## [YOUR ASSIGNMENT]
Each line below should be retyped exactly, with no pictures.

## [EXERCISE MATERIAL]
######
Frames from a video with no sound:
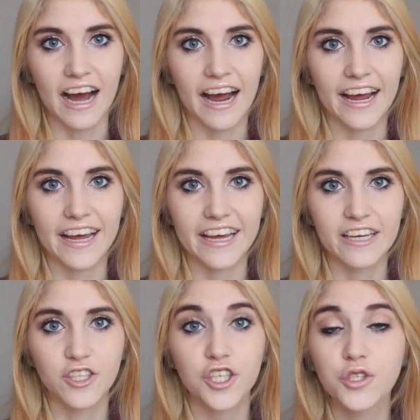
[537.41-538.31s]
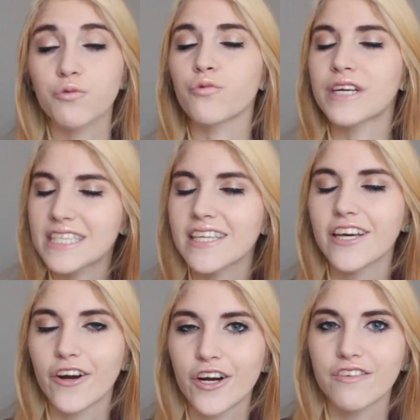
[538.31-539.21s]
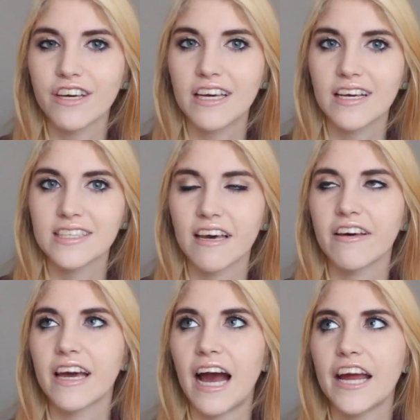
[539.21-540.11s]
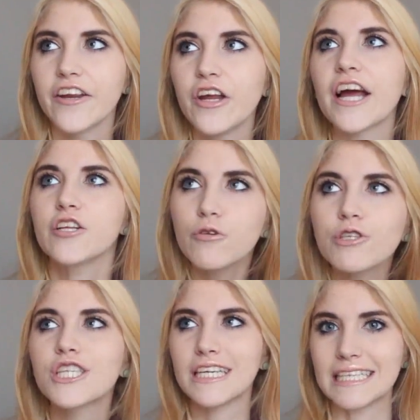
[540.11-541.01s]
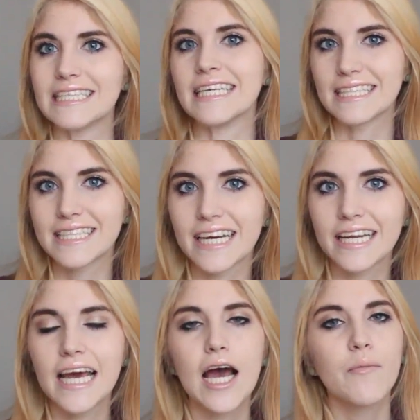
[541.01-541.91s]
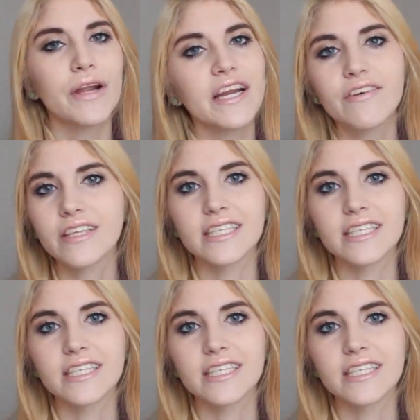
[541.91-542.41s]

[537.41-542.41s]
I just recently heard of Iggy Azalea. I, I knew she existed, but I never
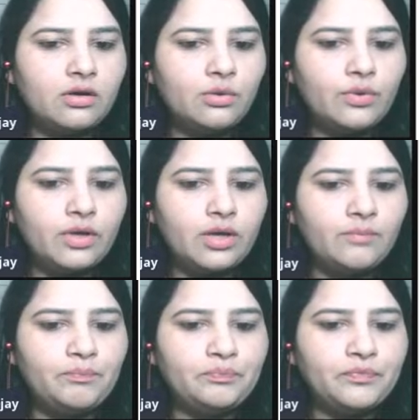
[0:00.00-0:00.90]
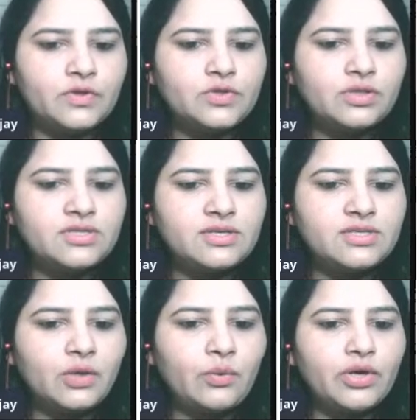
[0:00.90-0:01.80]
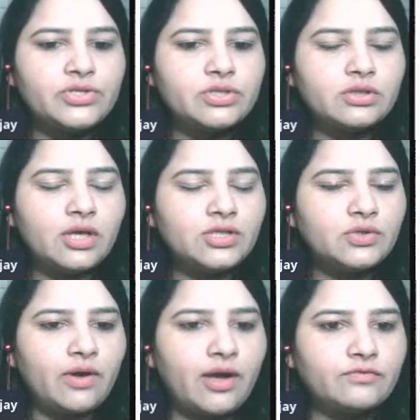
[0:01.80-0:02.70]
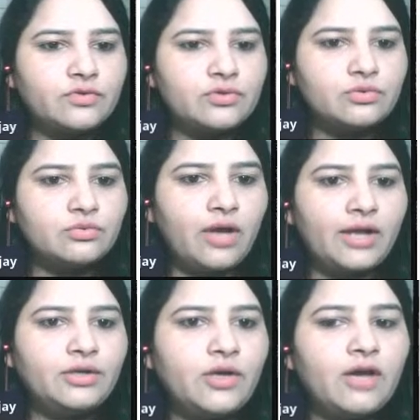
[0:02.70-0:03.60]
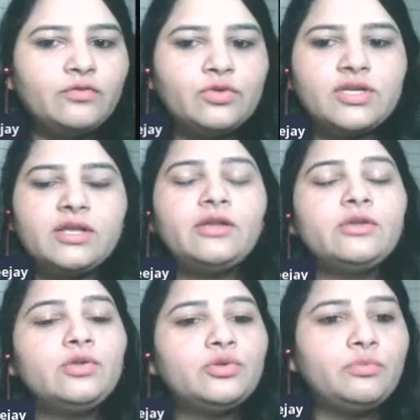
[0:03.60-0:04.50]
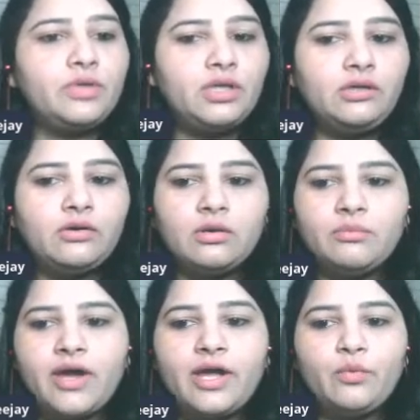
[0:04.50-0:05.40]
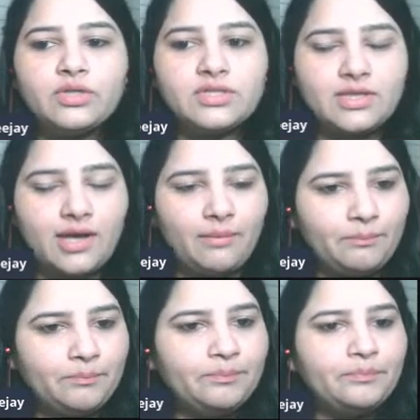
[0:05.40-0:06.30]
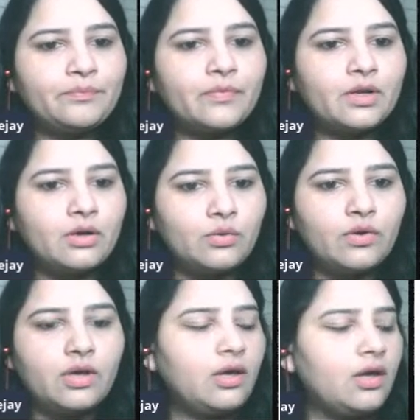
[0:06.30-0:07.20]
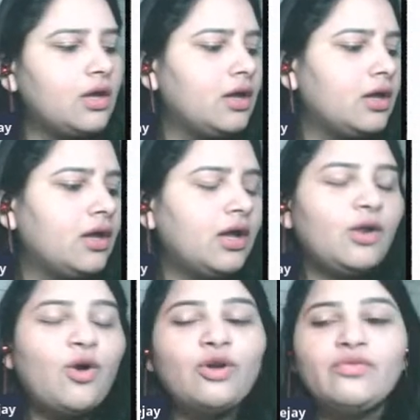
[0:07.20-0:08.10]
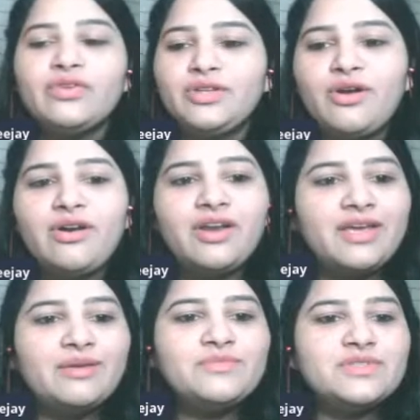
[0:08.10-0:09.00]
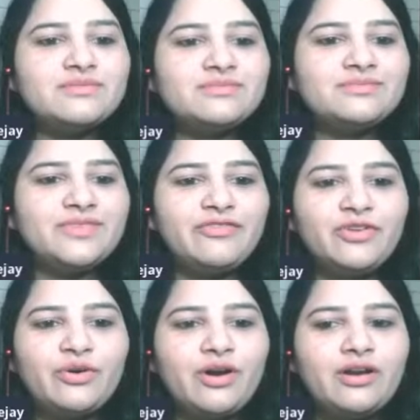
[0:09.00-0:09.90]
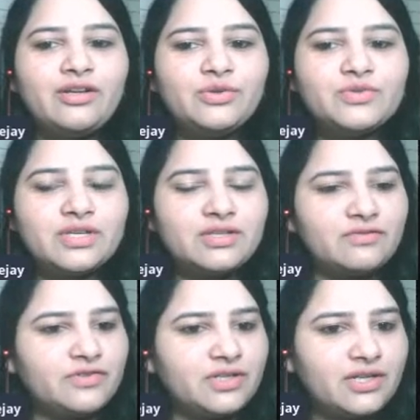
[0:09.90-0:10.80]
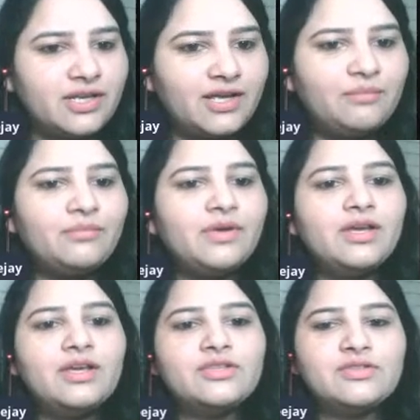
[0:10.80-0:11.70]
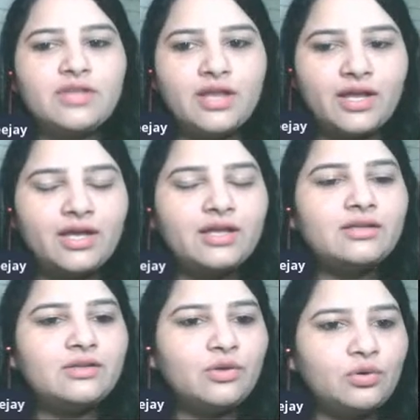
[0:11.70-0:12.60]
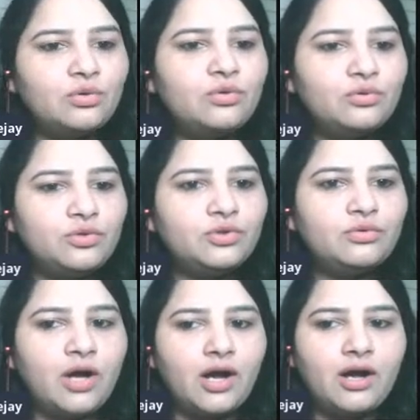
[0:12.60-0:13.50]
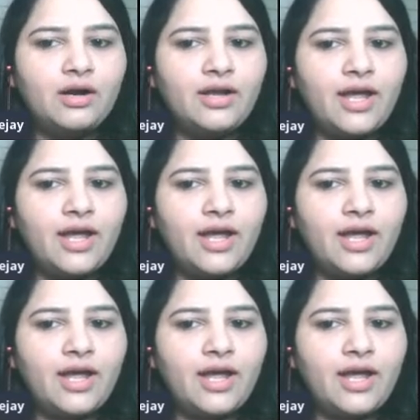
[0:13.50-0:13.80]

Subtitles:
Okay. So this is the question that you have to do, and you have to send it to me on my WhatsApp. Okay, along with your names if you are using different name, so that I can know who you are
######
## [SOLVED PROBLEM]
Frames from a video with no sound:
[537.41-538.31s]
[538.31-539.21s]
[539.21-540.11s]
[540.11-541.01s]
[541.01-541.91s]
[541.91-542.41s]

[537.41-542.41s]
I just recently heard of Iggy Azalea. I, I knew she existed, but I never
[0:00.00-0:00.90]
[0:00.90-0:01.80]
[0:01.80-0:02.70]
[0:02.70-0:03.60]
[0:03.60-0:04.50]
[0:04.50-0:05.40]
[0:05.40-0:06.30]
[0:06.30-0:07.20]
[0:07.20-0:08.10]
[0:08.10-0:09.00]
[0:09.00-0:09.90]
[0:09.90-0:10.80]
[0:10.80-0:11.70]
[0:11.70-0:12.60]
[0:12.60-0:13.50]
[0:13.50-0:13.80]

Subtitles:
Okay. So this is the question that you have to do, and you have to send it to me on my WhatsApp. Okay, along with your names if you are using different name, so that I can know who you are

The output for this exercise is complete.